Created: April 8, 2019 by [lek-tin]

Last updated: April 7, 2020

Given a 2D board and a list of words from the dictionary, find all words in the board.

Each word must be constructed from letters of sequentially adjacent cell, where “adjacent” cells are those horizontally or vertically neighboring.
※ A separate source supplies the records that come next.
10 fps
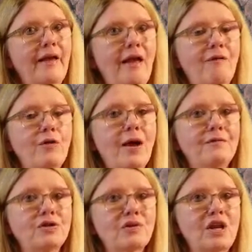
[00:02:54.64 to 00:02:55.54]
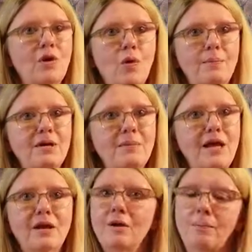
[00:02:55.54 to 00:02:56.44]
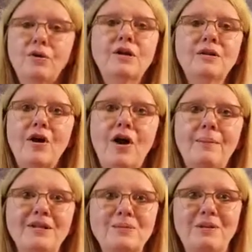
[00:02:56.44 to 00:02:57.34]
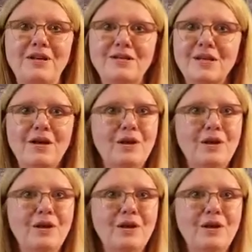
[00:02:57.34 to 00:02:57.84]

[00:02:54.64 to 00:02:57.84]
if you have a drink you want me to make, put it in the comments, please.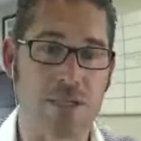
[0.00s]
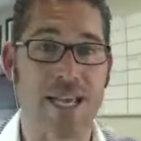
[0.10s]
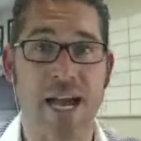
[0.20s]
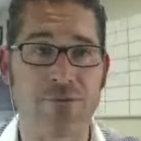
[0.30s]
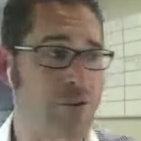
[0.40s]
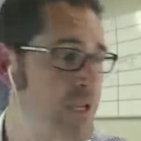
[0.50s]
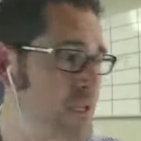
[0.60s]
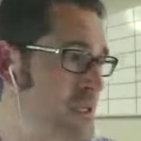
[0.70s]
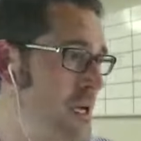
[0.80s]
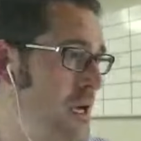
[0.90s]
Like after
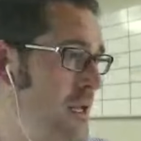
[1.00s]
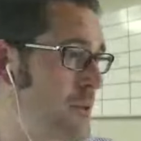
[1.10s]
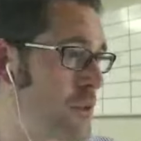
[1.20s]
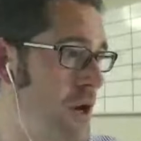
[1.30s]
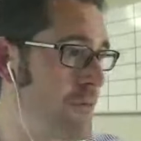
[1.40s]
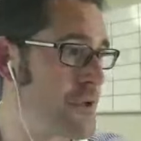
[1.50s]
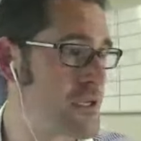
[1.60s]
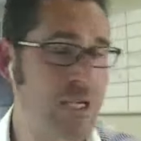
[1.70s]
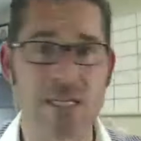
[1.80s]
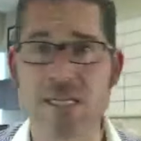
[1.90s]
this, like we're off this
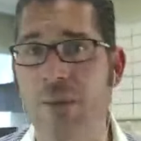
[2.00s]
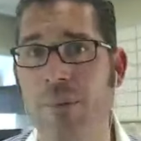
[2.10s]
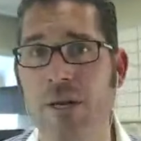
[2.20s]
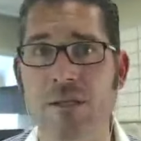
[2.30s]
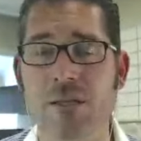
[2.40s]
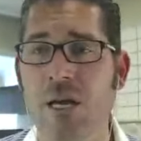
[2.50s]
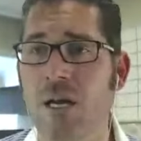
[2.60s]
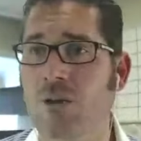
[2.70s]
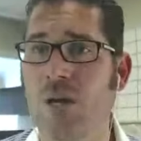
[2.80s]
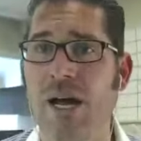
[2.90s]
thing in ten minutes, dude.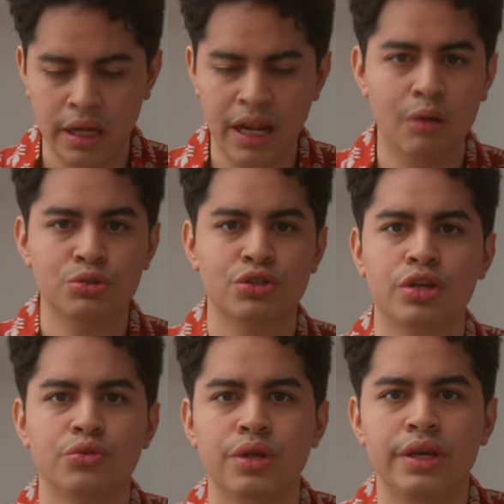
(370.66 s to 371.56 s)
And now I'm just
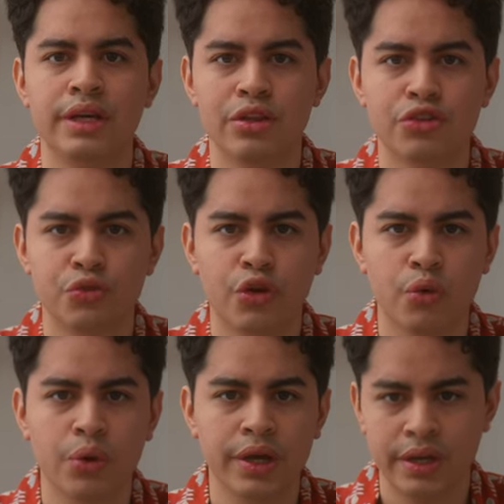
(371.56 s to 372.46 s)
gonna do the Helios real
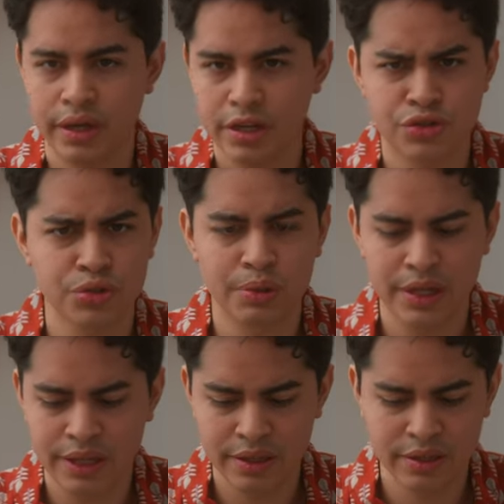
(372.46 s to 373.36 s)
quick. It should
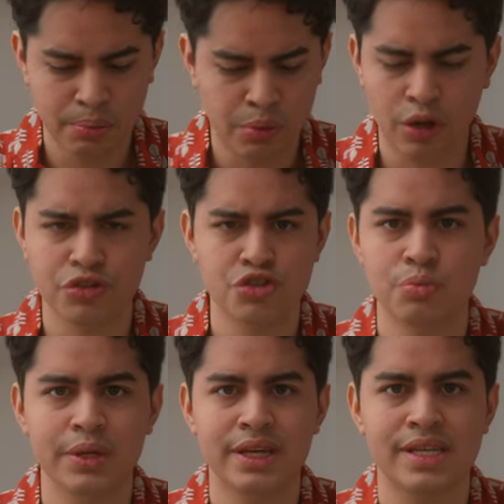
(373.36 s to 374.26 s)
be, the process
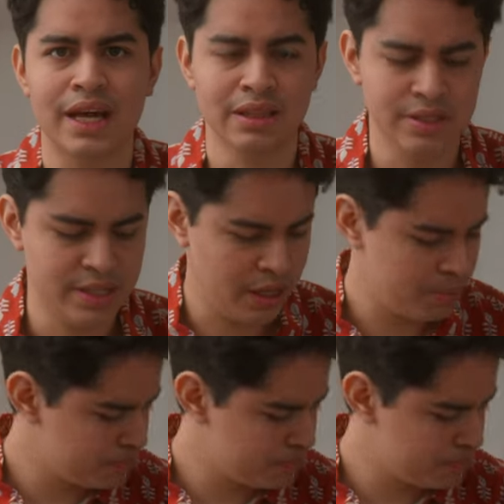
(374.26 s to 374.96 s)
should be exactly the same.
The same letter cell may not be used more than once in a word.

Example:

Input:
board = [
  ['o','a','a','n'],
  ['e','t','a','e'],
  ['i','h','k','r'],
  ['i','f','l','v']
]
words = ["oath","pea","eat","rain"]

Output: ["eat","oath"]

Note

  1. All inputs are consist of lowercase letters a-z.
  2. The values of words are distinct.

Solution

Time: O(m * n * l)
Space: O(m*n + l)

class TrieNode(object):
    # Initialize your data structure here.
    def __init__(self):
        self.isString = False
        self.children = {}

    # Inserts a word into the trie.
    def insert(self, word):
        cur = self
        for c in word:
            if not c in cur.children:
                cur.children[c] = TrieNode()
            cur = cur.children[c]
        cur.isString = True

class Solution:
    def findWords(self, board: List[List[str]], words: List[str]) -> List[str]:
        """
        :type board: List[List[str]]
        :type words: List[str]
        :rtype: List[str]
        """
        visited = [[False for j in range(len(board[0]))] for i in range(len(board))]
        result = {}
        trie = TrieNode()
        for word in words:
            trie.insert(word)

        for i in range(len(board)):
            for j in range(len(board[0])):
                self.findBFS(board, trie, 0, i, j, visited, [], result)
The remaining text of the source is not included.